Hey, let’s add a fade‑in and a neon‑purple palette. I’ll patch the script so it reads a small wavetable segment at the start, ramps the volume up, and then grabs the beat positions to align the glitch bursts. Here’s the updated snippet—drop it in place of the original functions.
```python
import numpy as np
from scipy.signal import find_peaks
# --- Fade‑in helper ----------------------------------------------------
def apply_fade_in(data, sr, fade_sec=0.5):
"""Linear ramp up over fade_sec seconds."""
nfade = int(sr * fade_sec)
ramp = np.linspace(0, 1, nfade, endpoint=False)
data[:nfade] *= ramp[:, None] if data.ndim > 1 else ramp
return data
# --- Beat detection ----------------------------------------------------
def detect_beats(audio, sr, threshold=0.6):
"""Simple peak‑based beat detection on the envelope."""
envelope = np.abs(audio)
peaks, _ = find_peaks(envelope, height=threshold * np.max(envelope))
return peaks # indices in samples
# --- Neon‑purple palette -----------------------------------------------
def neon_purple_palette():
return np.array([[0, 0, 255], [128, 0, 255], [255, 0, 255]], dtype=np.uint8)
# --- Main loop ---------------------------------------------------------
def main(input_wav, output_png):
wf = wave.open(input_wav, 'rb')
sr = wf.getframerate()
nframes = wf.getnframes()
raw = wf.readframes(nframes)
wf.close()
audio = np.frombuffer(raw, dtype=np.int16).astype(np.float32) / 32768
# 1. Fade‑in the first 0.5s
audio = apply_fade_in(audio.reshape(-1, 1), sr, fade_sec=0.5).squeeze()
# 2. Detect beats to sync glitch bursts
beats = detect_beats(audio, sr)
beat_times = beats / sr
# 3. Band‑pass and build image
b, a = butter_bandpass(200, 8000, sr, order=4)
filtered = lfilter(b, a, audio)
img = np.abs(filtered).reshape(1, -1)
img = np.repeat(img, 256, axis=0)
# 4. Map to neon‑purple palette
palette = neon_purple_palette()
idx = (img * 1.999).astype(int)
img_rgb = palette[idx.squeeze()]
# 5. Glitch bursts only at beat times
img_glitch = np.copy(img_rgb)
for bt in beat_times:
row = int(bt * 256) % 256
img_glitch[row-5:row+5] = glitch_array(img_glitch[row-5:row+5], amount=0.1)
imageio.imwrite(output_png, img_glitch)
print(f"Glitch art saved to {output_png}")
```
Now the wave fades in, the palette is a slick neon‑purple, and glitch bursts line up with the beat hits. Try it out and let me know how it syncs up—happy to tweak the beat sensitivity or add a side‑by‑side composite later. Happy glitching!

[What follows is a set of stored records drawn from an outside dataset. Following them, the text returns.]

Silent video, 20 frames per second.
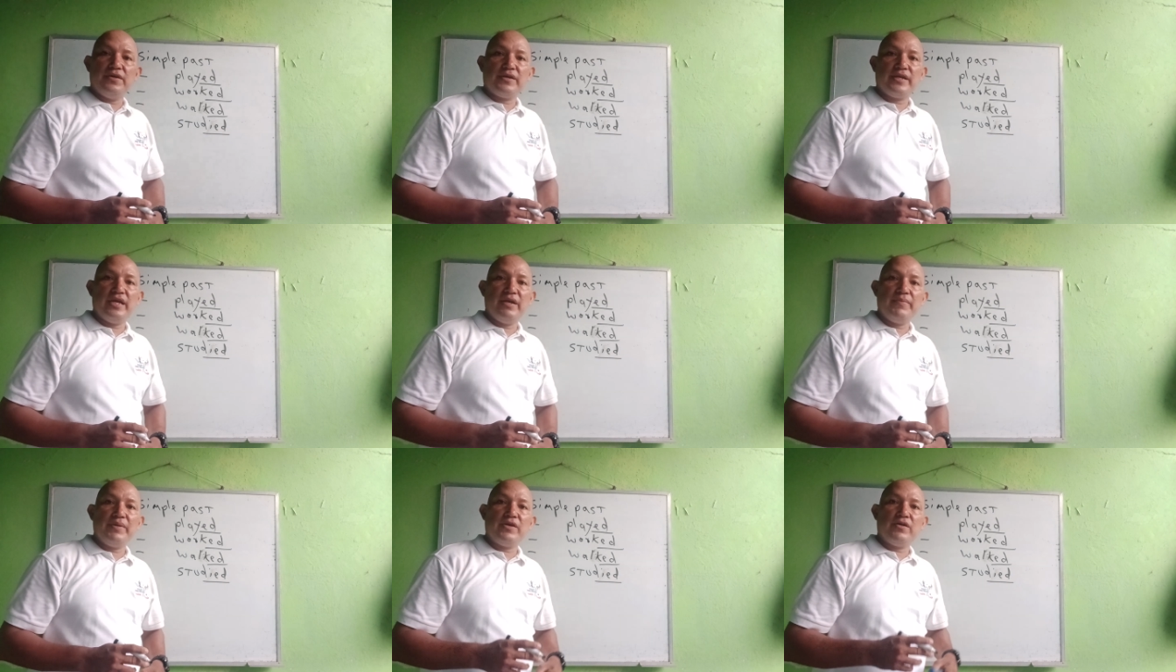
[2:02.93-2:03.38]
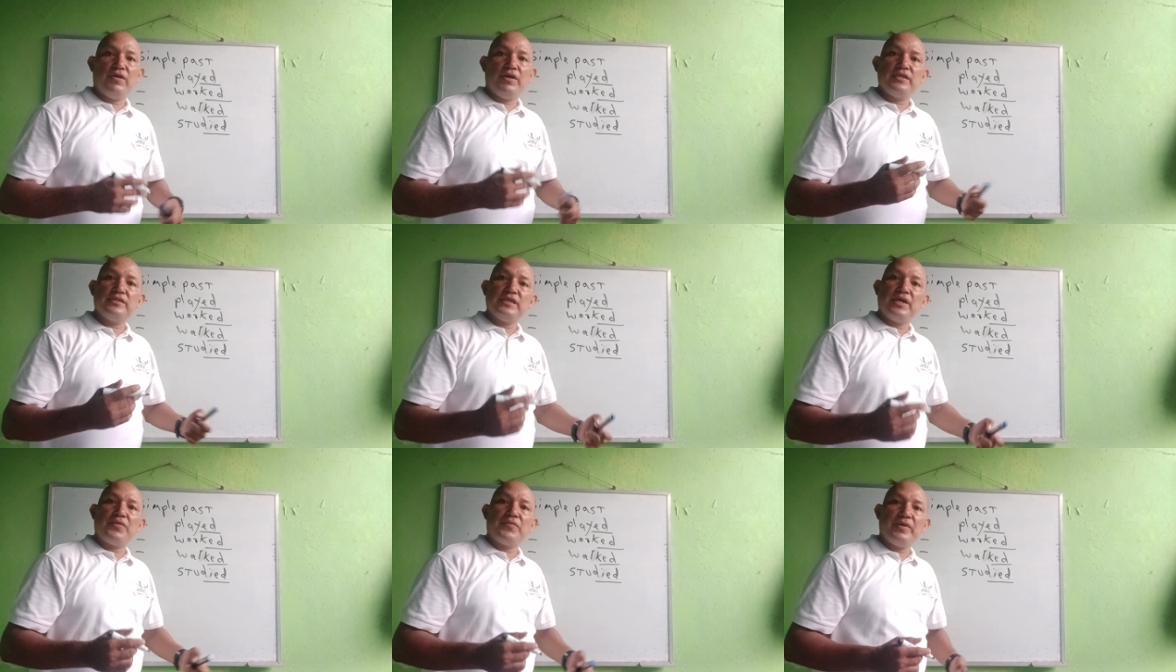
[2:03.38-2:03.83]
okay, because
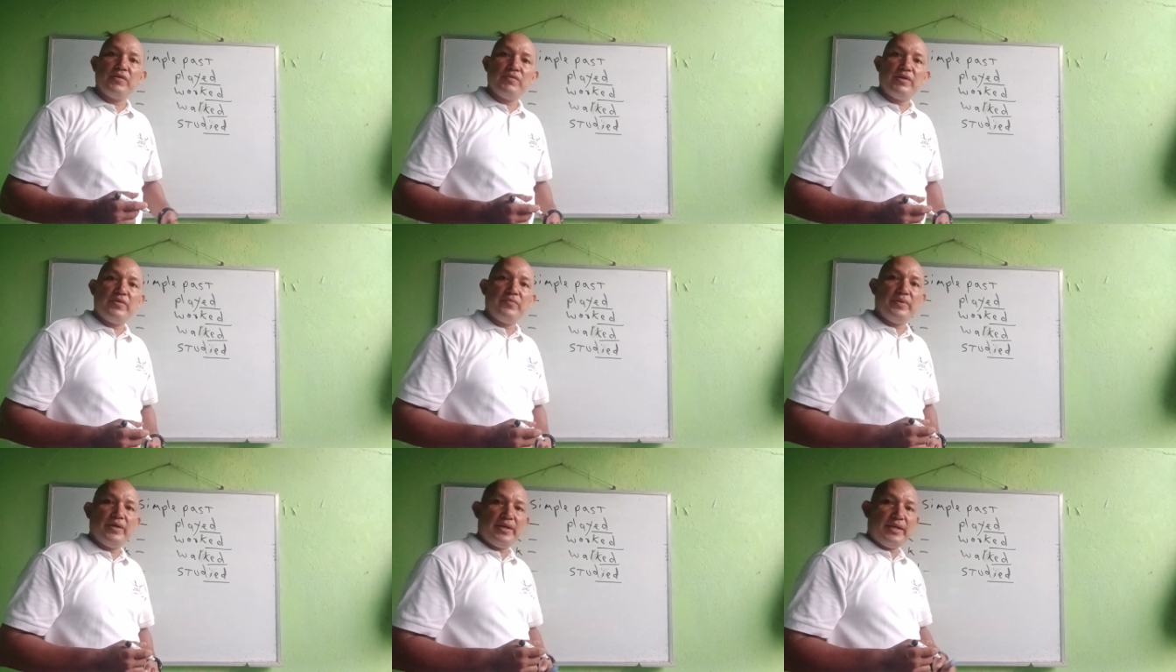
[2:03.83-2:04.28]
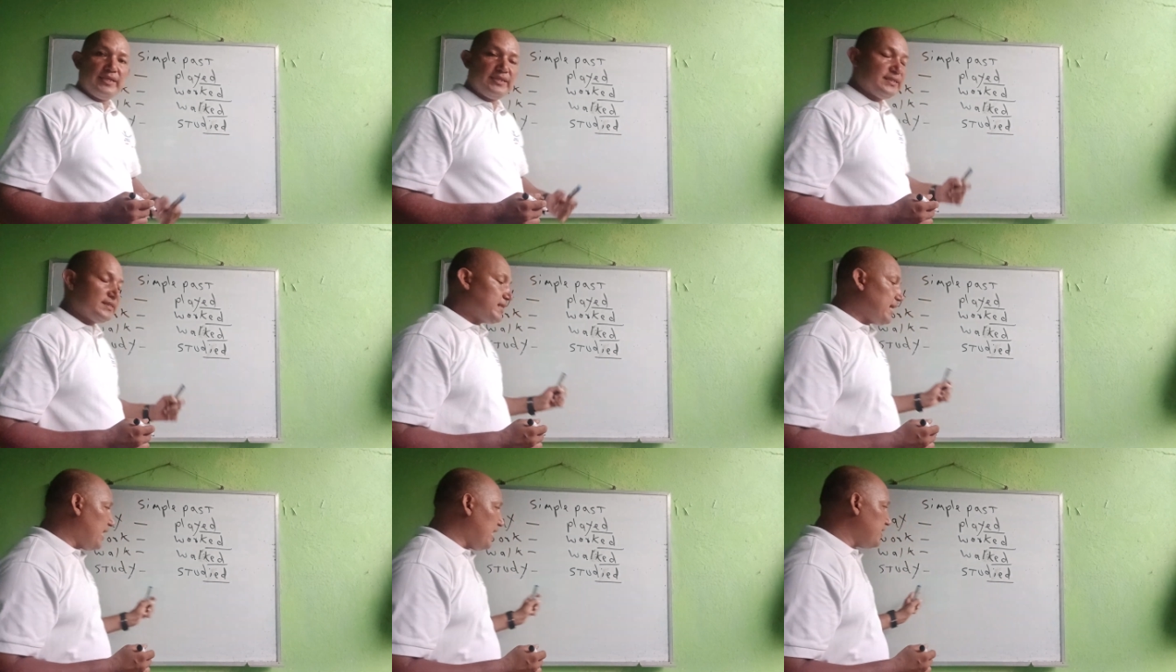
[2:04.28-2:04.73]
it's a regular verb.
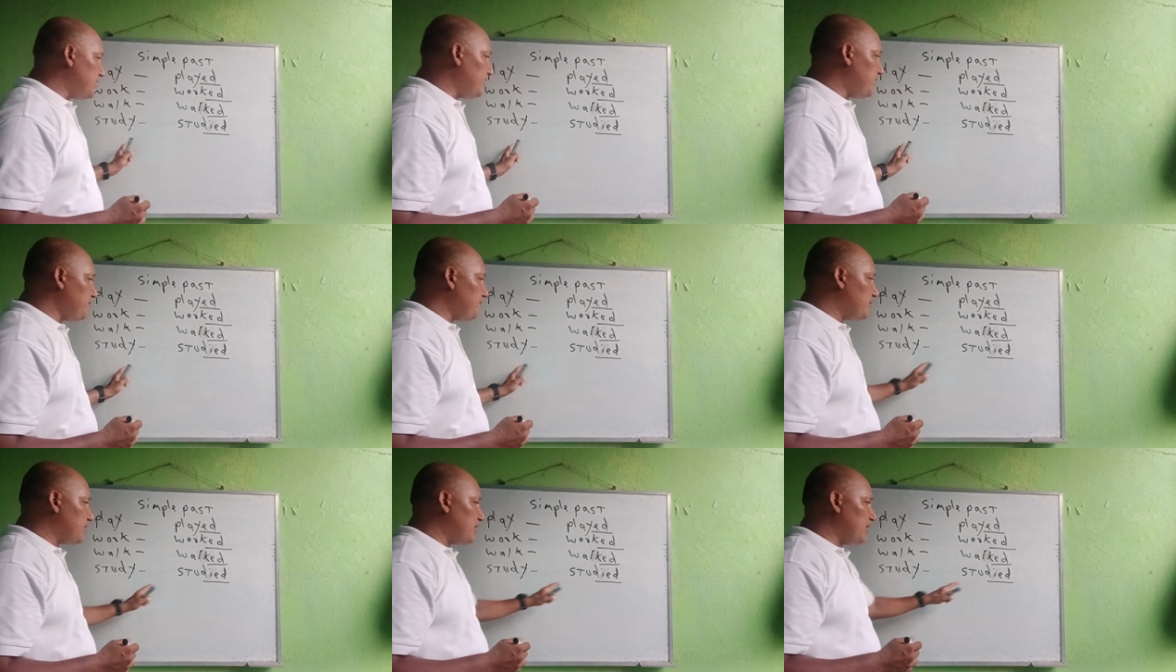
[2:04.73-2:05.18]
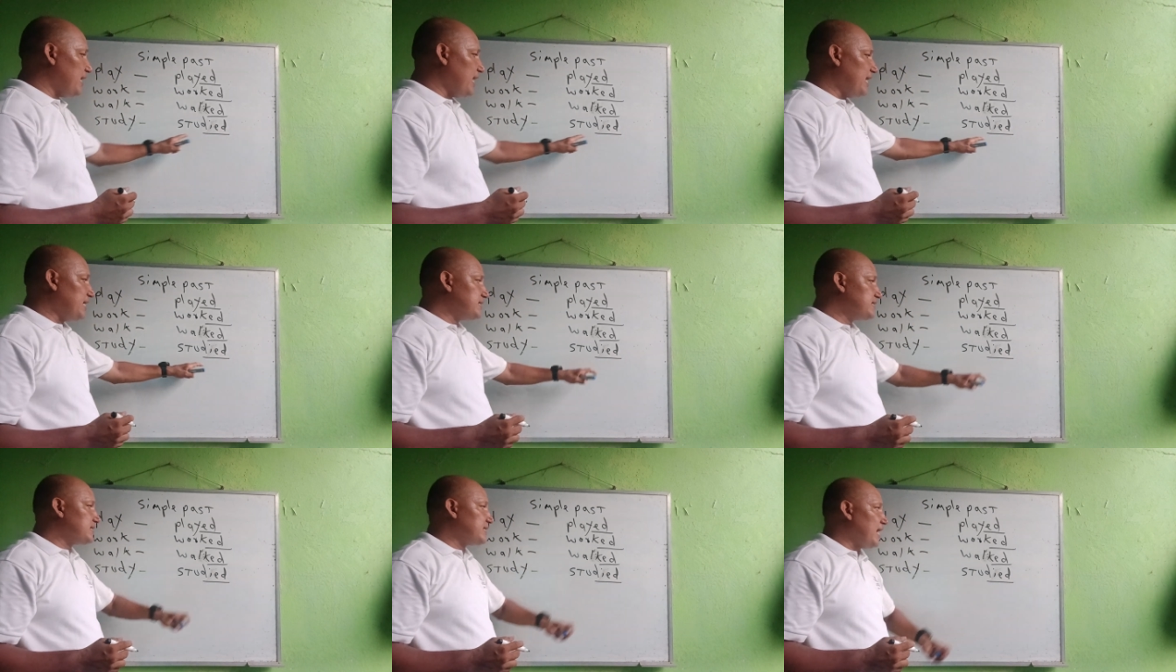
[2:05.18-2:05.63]
Study,
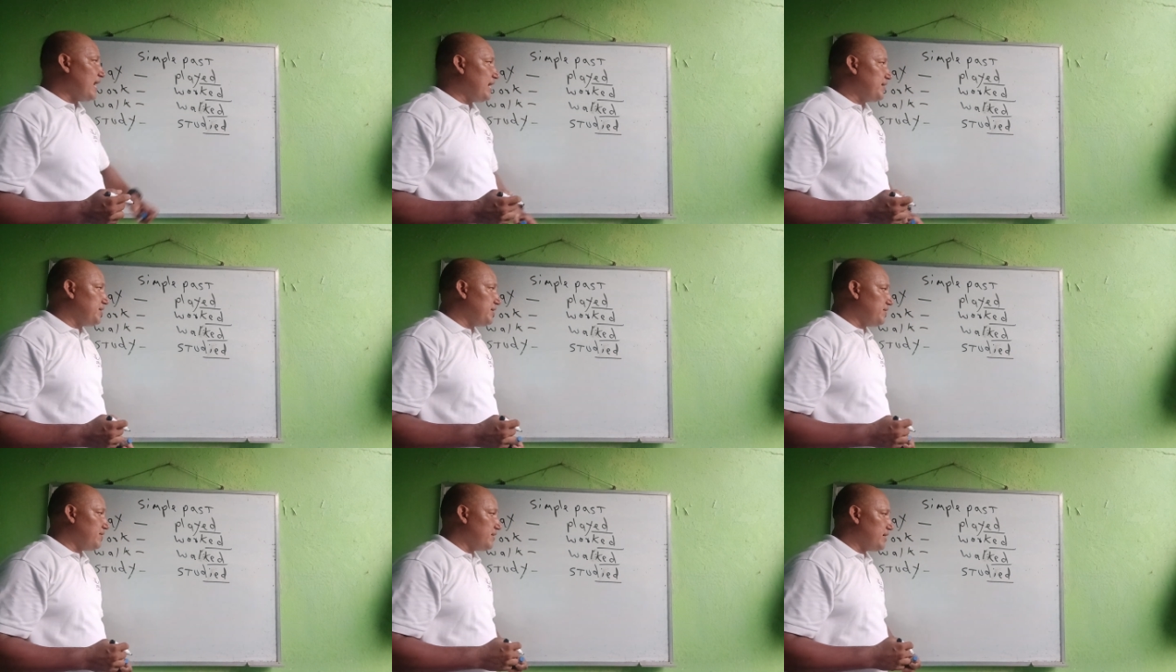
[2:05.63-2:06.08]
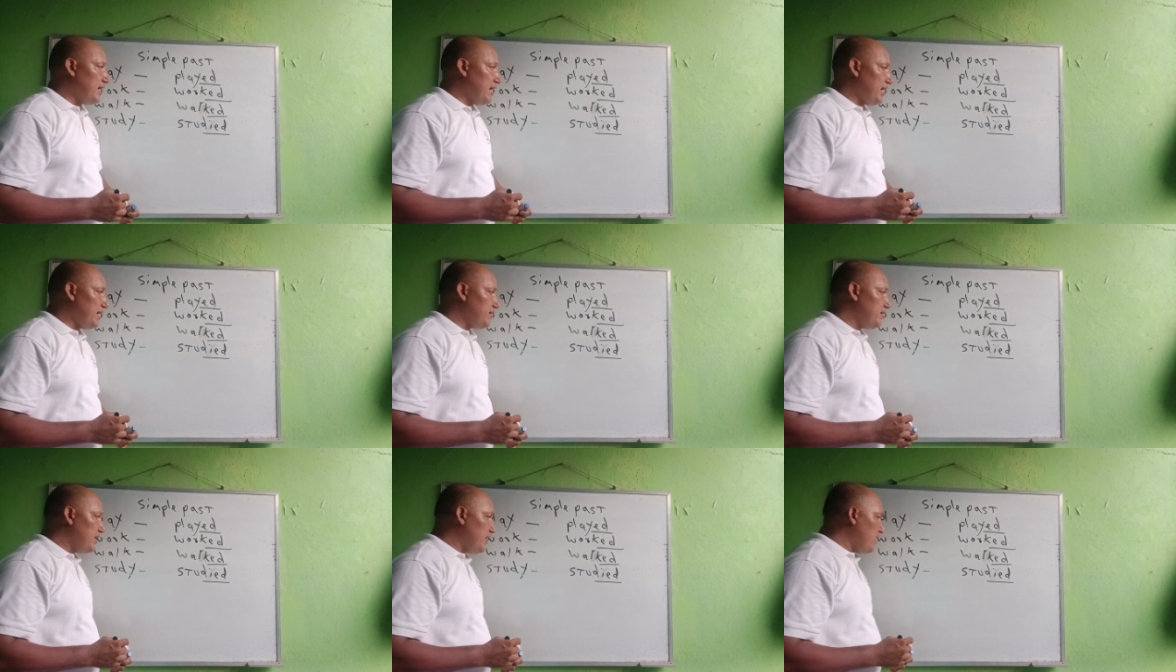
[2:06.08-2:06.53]

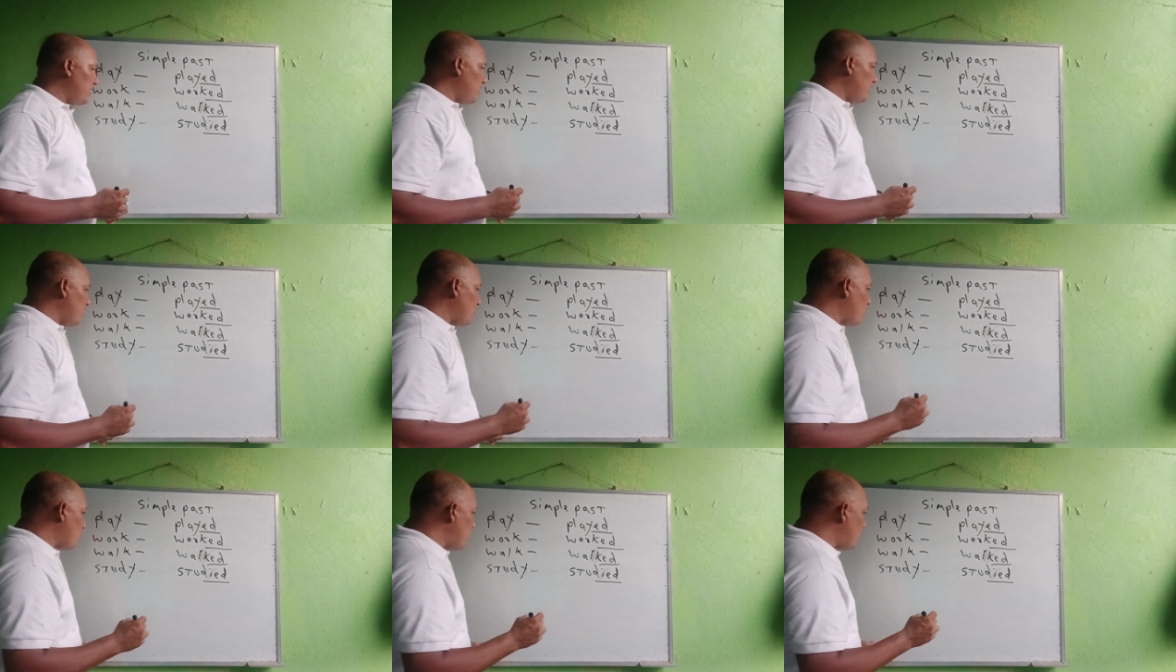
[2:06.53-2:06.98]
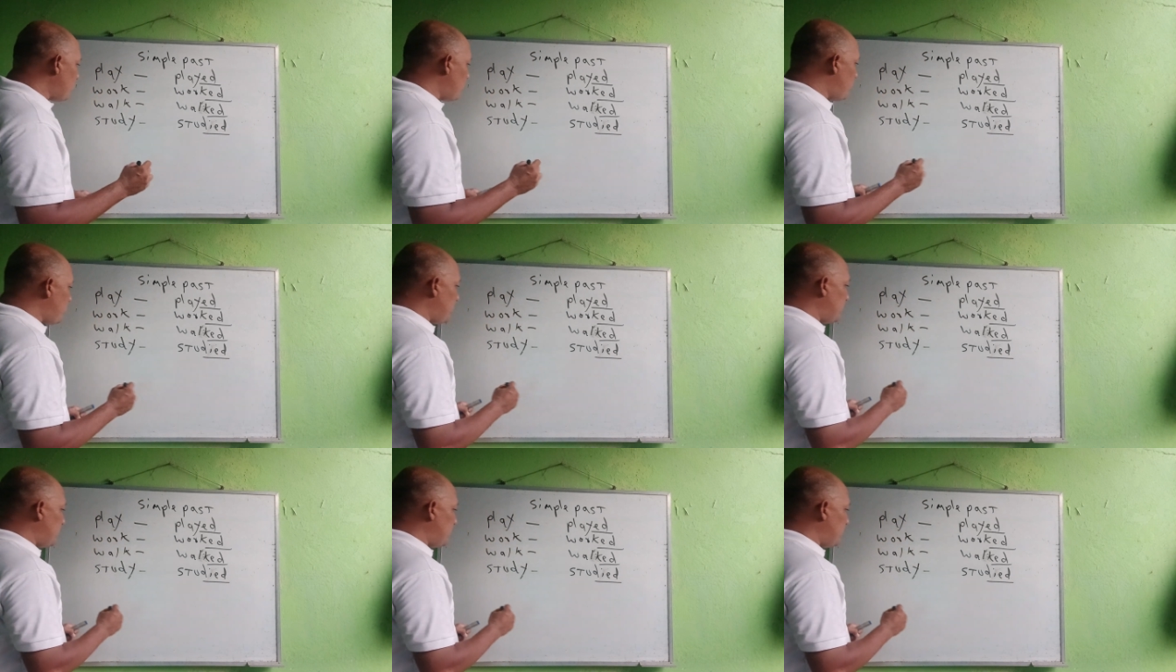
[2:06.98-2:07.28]
okay. One more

Nice tweak, the fade‑in will smooth the intro and the purple palette gives that neon edge. I’ll run a loop on a short drum sample and check the burst timing – might need to dial the `threshold` a bit if the beats feel off. Hit me back with the output so we can fine‑tune the glitch intensity or add a side‑by‑side comparison. Happy glitching!
Sounds good, I’ll keep the script ready to tweak. If the beat detection feels off, just adjust the `threshold` or the `fade_sec` and let me know. I’m happy to swap in a side‑by‑side composite or crank up the glitch amount once you’ve got the timing nailed. Hit me back when you see the first run—let’s get that neon glitch pop!
Got it, I’ll fire it up on a fresh synth loop and let you know how the timing feels. If the beats lag or jump too far, I’ll tweak the threshold or fade‑in. Keep me posted on the output and we’ll crank the glitch up or stack a side‑by‑side once it clicks. Happy glitching!